Alles overwegende acht de rechtbank het opleggen van een onvoorwaardelijke
taakstraf van 70 uurpassend en geboden. De rechtbank ziet in de persoonlijke omstandigheden van verdachte, de gevolgen die het feit ook voor verdachte hebben (gehad) en gelet op het tijdsverloop, geen reden om aan verdachte een voorwaardelijk strafdeel en een (on)voorwaardelijke OBM op te leggen.

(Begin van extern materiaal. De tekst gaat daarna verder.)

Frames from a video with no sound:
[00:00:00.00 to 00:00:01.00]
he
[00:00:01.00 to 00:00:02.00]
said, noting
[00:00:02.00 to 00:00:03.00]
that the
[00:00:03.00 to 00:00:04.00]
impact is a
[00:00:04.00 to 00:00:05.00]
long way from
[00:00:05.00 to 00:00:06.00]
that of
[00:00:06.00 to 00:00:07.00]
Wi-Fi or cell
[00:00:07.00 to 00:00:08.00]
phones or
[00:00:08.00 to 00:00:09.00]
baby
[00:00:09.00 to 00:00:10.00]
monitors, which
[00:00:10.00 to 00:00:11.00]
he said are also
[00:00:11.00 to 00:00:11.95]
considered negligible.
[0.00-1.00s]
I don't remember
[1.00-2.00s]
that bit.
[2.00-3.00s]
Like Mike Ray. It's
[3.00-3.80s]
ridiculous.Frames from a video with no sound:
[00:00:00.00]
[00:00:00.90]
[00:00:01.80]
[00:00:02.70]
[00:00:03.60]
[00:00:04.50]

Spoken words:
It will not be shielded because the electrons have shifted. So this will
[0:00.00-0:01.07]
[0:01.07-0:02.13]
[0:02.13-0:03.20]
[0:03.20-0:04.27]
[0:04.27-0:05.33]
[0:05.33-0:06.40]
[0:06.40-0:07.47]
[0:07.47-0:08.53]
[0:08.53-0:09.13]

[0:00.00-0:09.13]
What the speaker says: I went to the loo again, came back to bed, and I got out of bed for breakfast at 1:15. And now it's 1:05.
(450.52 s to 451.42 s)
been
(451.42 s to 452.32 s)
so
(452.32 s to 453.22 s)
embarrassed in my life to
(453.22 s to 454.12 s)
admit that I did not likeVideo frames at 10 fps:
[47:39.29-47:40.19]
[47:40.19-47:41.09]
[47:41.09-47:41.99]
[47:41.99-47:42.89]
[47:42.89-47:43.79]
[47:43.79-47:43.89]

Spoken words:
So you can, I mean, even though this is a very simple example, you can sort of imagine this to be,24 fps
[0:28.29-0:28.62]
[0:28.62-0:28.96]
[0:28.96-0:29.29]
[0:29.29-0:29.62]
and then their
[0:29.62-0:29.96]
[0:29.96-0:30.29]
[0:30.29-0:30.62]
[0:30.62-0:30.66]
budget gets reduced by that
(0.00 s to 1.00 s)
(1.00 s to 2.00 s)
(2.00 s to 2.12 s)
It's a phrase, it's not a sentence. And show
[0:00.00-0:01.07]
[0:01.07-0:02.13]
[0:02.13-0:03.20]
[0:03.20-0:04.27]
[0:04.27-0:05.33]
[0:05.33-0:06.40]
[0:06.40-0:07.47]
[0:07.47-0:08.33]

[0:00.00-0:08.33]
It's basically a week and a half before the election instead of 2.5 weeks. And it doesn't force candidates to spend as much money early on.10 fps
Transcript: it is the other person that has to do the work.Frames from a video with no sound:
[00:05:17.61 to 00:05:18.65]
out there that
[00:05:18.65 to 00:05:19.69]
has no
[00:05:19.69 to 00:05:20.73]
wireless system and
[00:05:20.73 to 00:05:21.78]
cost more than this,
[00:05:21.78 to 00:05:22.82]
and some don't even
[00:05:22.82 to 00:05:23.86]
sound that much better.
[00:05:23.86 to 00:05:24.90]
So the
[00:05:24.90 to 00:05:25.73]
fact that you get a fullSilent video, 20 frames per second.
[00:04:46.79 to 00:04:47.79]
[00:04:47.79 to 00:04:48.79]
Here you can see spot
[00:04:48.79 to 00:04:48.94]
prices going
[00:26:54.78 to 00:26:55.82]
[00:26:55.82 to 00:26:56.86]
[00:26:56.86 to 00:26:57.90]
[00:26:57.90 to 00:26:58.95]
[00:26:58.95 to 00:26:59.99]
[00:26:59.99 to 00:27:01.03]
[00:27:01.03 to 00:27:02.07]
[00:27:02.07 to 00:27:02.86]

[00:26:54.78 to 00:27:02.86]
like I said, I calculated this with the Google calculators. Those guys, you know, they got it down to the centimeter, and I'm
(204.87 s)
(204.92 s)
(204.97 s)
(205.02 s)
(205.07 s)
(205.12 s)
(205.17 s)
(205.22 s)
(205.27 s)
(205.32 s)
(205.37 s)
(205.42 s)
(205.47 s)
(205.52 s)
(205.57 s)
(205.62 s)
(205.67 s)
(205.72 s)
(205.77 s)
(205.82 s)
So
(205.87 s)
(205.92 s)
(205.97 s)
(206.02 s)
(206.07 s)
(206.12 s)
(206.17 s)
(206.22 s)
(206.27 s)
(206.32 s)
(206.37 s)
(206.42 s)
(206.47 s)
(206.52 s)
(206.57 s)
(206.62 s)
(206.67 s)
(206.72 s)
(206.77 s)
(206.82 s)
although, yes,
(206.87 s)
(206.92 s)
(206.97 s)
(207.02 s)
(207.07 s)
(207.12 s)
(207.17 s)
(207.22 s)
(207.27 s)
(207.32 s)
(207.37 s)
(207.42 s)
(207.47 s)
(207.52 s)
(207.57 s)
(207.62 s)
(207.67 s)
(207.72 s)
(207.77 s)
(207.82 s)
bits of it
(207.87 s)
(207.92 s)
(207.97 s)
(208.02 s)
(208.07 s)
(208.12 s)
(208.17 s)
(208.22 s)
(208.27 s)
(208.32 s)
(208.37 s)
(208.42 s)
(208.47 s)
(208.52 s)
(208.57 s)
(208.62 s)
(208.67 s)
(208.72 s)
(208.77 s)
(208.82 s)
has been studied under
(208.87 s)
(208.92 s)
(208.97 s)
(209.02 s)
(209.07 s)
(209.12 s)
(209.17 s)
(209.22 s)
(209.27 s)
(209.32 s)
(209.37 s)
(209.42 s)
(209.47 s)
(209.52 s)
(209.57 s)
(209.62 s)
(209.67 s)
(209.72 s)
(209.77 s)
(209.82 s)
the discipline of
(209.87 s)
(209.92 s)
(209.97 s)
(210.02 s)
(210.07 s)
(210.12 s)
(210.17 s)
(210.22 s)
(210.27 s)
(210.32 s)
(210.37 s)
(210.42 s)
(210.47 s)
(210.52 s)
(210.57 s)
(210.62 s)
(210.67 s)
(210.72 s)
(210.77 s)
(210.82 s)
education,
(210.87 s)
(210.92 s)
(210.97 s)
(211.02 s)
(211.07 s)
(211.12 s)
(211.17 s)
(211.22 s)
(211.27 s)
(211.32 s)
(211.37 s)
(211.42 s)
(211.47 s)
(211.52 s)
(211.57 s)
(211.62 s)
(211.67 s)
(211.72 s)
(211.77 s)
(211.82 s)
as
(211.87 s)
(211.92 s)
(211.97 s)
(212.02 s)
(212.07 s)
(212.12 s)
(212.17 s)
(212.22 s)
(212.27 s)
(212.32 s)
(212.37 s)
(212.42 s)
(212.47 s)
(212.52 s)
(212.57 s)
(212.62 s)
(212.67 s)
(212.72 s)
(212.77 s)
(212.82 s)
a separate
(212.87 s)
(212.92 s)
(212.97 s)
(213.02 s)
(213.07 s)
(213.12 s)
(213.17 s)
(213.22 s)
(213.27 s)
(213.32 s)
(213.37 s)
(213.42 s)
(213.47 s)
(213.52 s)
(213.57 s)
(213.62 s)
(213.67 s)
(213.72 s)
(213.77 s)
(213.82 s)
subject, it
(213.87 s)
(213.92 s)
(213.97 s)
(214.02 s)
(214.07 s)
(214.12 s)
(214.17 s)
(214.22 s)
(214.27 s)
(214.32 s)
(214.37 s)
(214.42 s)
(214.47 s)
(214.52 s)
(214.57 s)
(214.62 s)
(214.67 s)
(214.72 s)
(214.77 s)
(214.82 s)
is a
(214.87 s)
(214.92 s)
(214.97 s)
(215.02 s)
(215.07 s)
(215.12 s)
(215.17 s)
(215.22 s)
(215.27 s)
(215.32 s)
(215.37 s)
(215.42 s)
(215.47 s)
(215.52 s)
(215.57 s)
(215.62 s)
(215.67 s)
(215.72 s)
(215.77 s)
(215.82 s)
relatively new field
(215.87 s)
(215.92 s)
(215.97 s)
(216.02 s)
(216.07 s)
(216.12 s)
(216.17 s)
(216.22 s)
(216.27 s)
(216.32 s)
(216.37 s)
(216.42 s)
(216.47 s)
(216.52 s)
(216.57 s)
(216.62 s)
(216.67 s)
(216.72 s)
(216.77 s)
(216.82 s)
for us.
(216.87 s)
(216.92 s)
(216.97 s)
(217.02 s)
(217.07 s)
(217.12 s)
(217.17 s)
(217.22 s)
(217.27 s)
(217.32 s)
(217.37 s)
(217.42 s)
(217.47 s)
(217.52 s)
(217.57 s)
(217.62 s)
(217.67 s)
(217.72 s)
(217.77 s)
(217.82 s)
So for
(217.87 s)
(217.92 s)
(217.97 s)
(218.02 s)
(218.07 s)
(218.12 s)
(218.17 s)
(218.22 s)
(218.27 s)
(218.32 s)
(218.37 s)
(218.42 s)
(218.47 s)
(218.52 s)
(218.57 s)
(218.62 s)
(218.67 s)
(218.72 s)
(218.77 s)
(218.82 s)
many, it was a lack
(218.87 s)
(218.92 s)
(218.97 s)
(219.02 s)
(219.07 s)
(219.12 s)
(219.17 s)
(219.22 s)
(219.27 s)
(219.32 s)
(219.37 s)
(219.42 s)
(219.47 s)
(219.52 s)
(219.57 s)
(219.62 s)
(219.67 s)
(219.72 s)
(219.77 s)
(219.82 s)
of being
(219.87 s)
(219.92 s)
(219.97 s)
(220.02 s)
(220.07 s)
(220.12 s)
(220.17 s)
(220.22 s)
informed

9.Toepasselijke wettelijke voorschriften

De op te leggen straf is gegrond op de artikelen 9, 22c en 22d van het Wetboek van Strafrecht en de artikelen 6 en 175 van de Wegenverkeerswet.
De rechtbank komt op grond van het voorgaande tot de volgende beslissing.

10.Beslissing

Verklaart bewezen dat verdachte het ten laste gelegde heeft begaan zoals hiervoor in rubriek 5 is vermeld.
Verklaart niet bewezen wat aan verdachte meer of anders is ten laste gelegd dan hiervoor is bewezen verklaard en spreekt verdachte daarvan vrij.
Het bewezen verklaarde levert op:
overtreding van artikel 6 van de Wegenverkeerswet 1994, terwijl het een ongeval betreft waardoor een ander wordt gedood.
Verklaart het bewezene strafbaar.
Verklaart verdachte,
[verdachte], daarvoor strafbaar.
Veroordeelt verdachte tot een taakstraf van 70 uren, met bevel, voor het geval dat de verdachte de taakstraf niet naar behoren heeft verricht, dat vervangende hechtenis zal worden toegepast van 35 dagen.
Dit vonnis is gewezen door
mr. R.A. Overbosch, voorzitter,
mrs. I. Mannen en E. Biçer, rechters,
in tegenwoordigheid van mr. M.R. Baart, griffier,
en uitgesproken op de openbare terechtzitting van deze rechtbank van 26 april 2023.

Voetnoten

1.Voor zover niet anders vermeld, wordt in de hierna volgende voetnoten telkens verwezen naar bewijsmiddelen die zich in het aan deze zaak ten grondslag liggende dossier bevinden, volgens de in dat dossier toegepaste nummering. Tenzij anders vermeld, gaat het daarbij om processen-verbaal, in de wettelijke vorm opgemaakt door daartoe bevoegde opsporingsambtenaren.
2.Een proces-verbaal onderzoek plaats ongeval, met nummer 2021246024, p. 11 en 19.
3.Een geschrift, te weten een schouwverslag van 29 november 2021, p. 47-48.
4.Een proces-verbaal onderzoek plaats ongeval, met nummer 2021246024, p. 21.
5.Een proces-verbaal onderzoek plaats ongeval, met nummer 2021246024, p. 33.
6.Een proces-verbaal zicht achteruitrijcamera, met nummer 2021246024, p. 64.
7.Een proces-verbaal van verhoor getuige, met nummer 2021246024-3, p. 127.
8.Een proces-verbaal van verhoor getuige, met nummer 2021246024-20, p. 135.
9.Een proces-verbaal van verhoor getuige, met nummer 2021246024-8, p. 131.
10.Een proces-verbaal van verhoor verdachte, met nummer 2021246024-11, p. 139.
11.Een geschrift, te weten een Werkinstructie werkgever verkeersregelaar van 26 april 2021.